In 2005 I invited the poet/philosopher David Whyte to speak at the Specialty Coffee Association of America (SCAA) conference in Seattle for a track I created for coffee communications professionals. More than 10 years later, people still talk to me about it. I have been tromping through some old computer files and I came across the introduction I wrote for that day. This is me introducing David Whyte in 2005:
Mike Ferguson Introduces David Whyte
CoffCom 2005
In the summer of 1997 I was halfway through a graduate degree in fiction writing and even though graduation was nine months off I was already experiencing anxiety about what would follow. Though I loved writing, I had come to understand that the stereotypical writer’s life was not for me, not only because I enjoyed the regular company of people but because I also enjoyed the dynamics of the workplace. I was drawn to the business world and read almost as many business and management books as works of fiction and poetry. That summer I was lucky enough to be house-sitting in the Santa Cruz Mountains south of San Francisco. Nestled deep in the redwoods, the home was a writer’s dream with views of trees out every window, deep silence, and a large, eclectic library with as many books of poetry as books on leadership. Among the poetry I found a book by David Whyte and on the same day, an audio tape of David Whyte, but the tape was in the business section because he was speaking to business leaders.

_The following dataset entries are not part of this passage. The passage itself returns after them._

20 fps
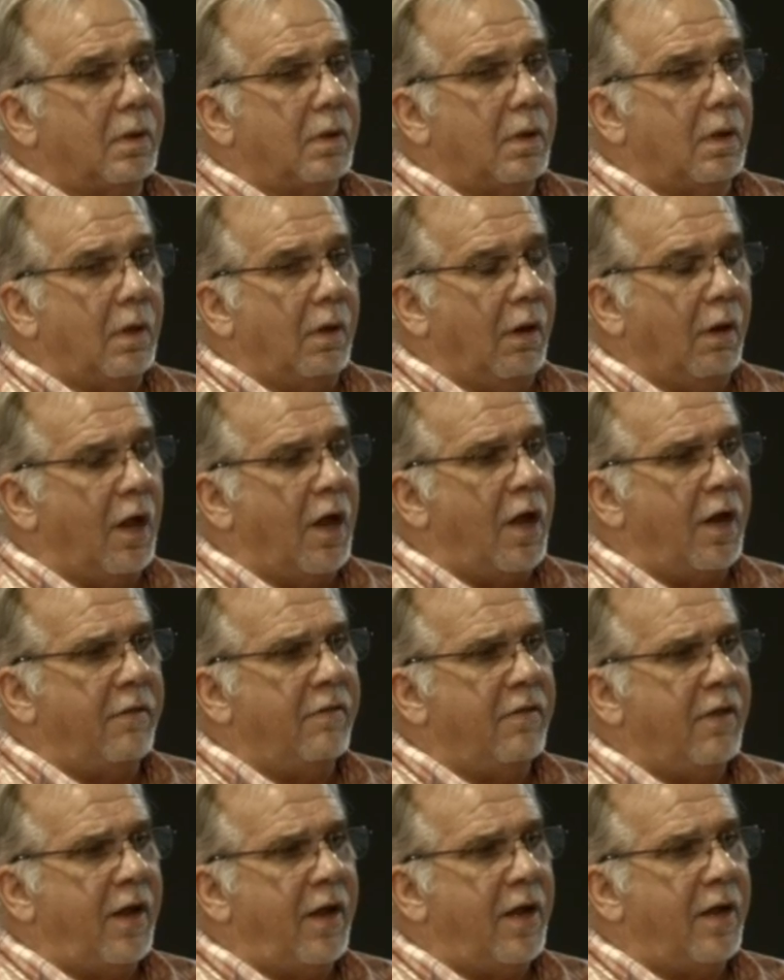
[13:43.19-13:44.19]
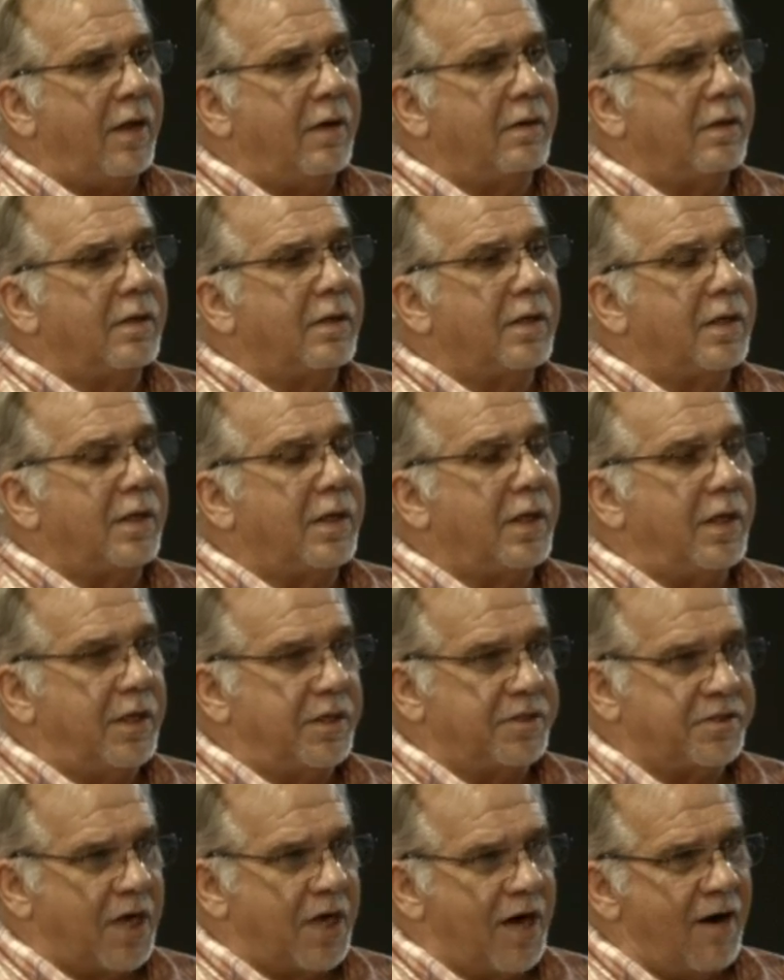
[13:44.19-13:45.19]
a lot of that
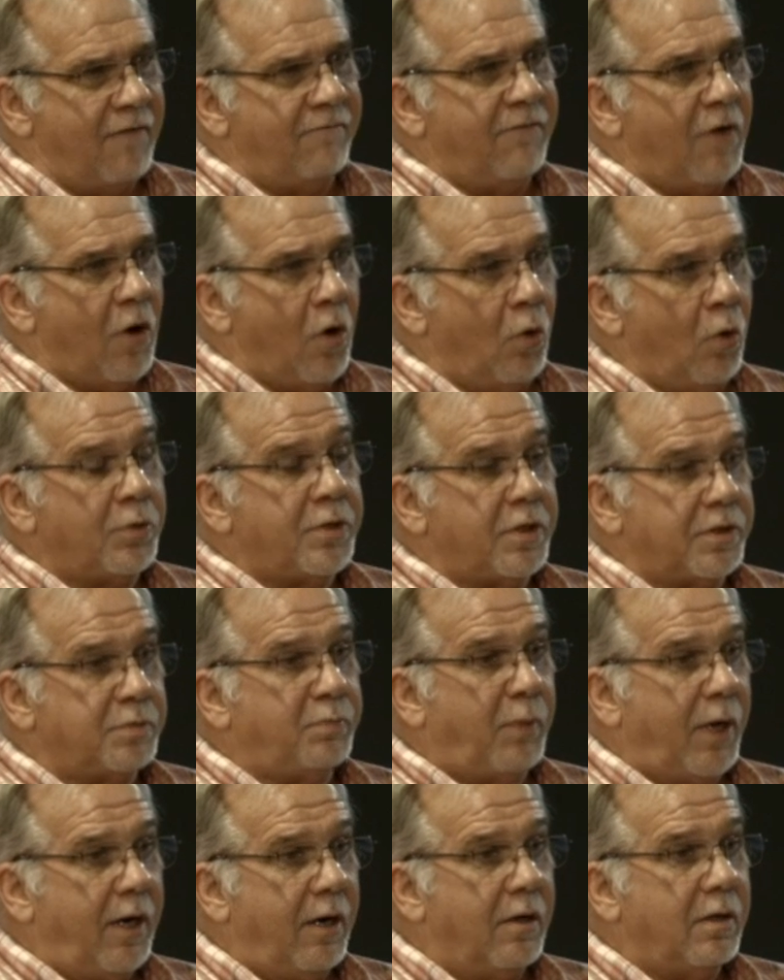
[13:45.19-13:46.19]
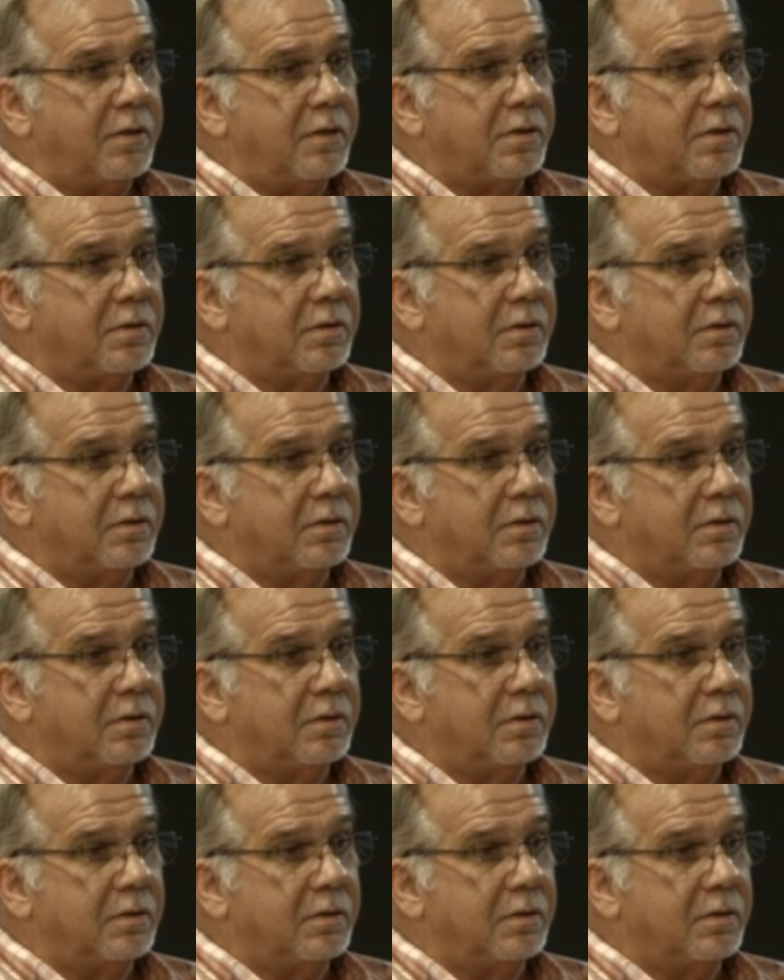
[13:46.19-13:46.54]
is our fault as parents.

Reading and listening to David Whyte that summer I began a process of bridging the felt gap between my artists self and my workplace self that would result less than a year later in my coming to work for the Specialty Coffee Association of America. Far from being chance, SCAA was the end of a very deliberate and specific search for the right workplace.
When we began planning a coffee communications summit, some echo of our intentions recalled to me the voice of David Whyte. As functions within an organization, marketing and public relations are subject to a significant degree of suspicion, not always undeserved, and yet the marketing and communications professionals are often more likely than others to be in touch with the spiritual act of creativity. Yes, we are responsible for selling the story of our organization but within that, or before that, in every way inseparable from that, we are responsible for the telling of the story. We are the storytellers and this is in my view an enormous responsibility. The storyteller is in a very real sense the soul of the community. And this is why we’ve asked David Whyte to speak to us today, because as the storytellers, there is soulfulness in what we do and the soul must not go untended.